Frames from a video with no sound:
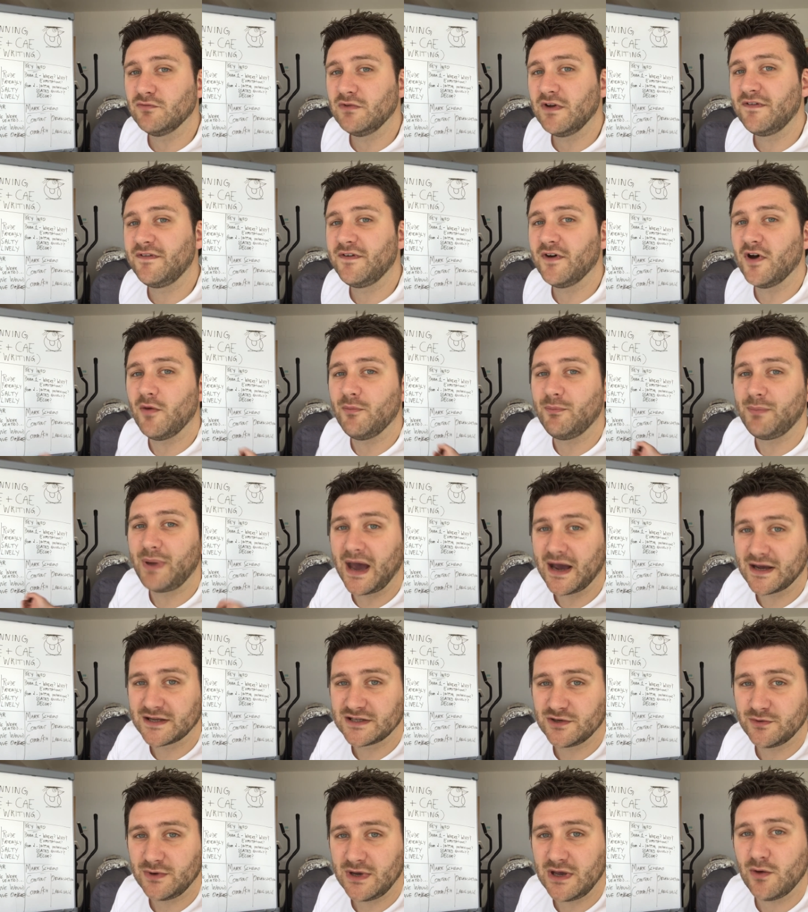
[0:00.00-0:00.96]
refer
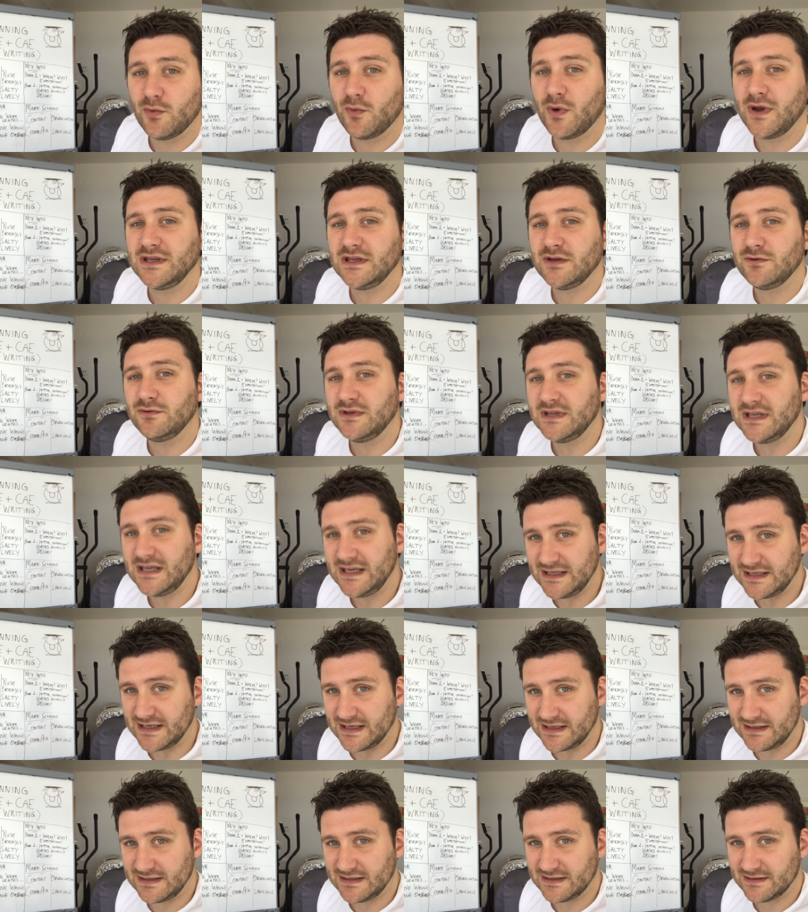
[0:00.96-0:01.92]
back to it when you need
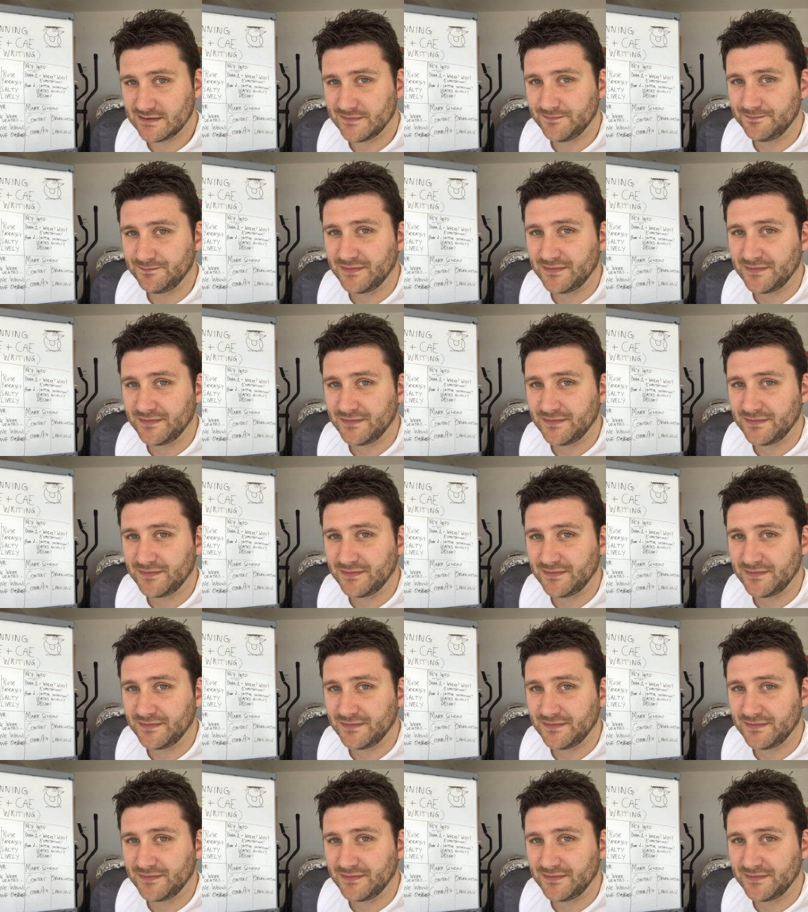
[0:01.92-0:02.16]
it.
----------
Task description |
The task calls for all records to be set down precisely, excluding any images.

Answer |
Frames from a video with no sound:
[0:00.00-0:00.96]
refer
[0:00.96-0:01.92]
back to it when you need
[0:01.92-0:02.16]
it.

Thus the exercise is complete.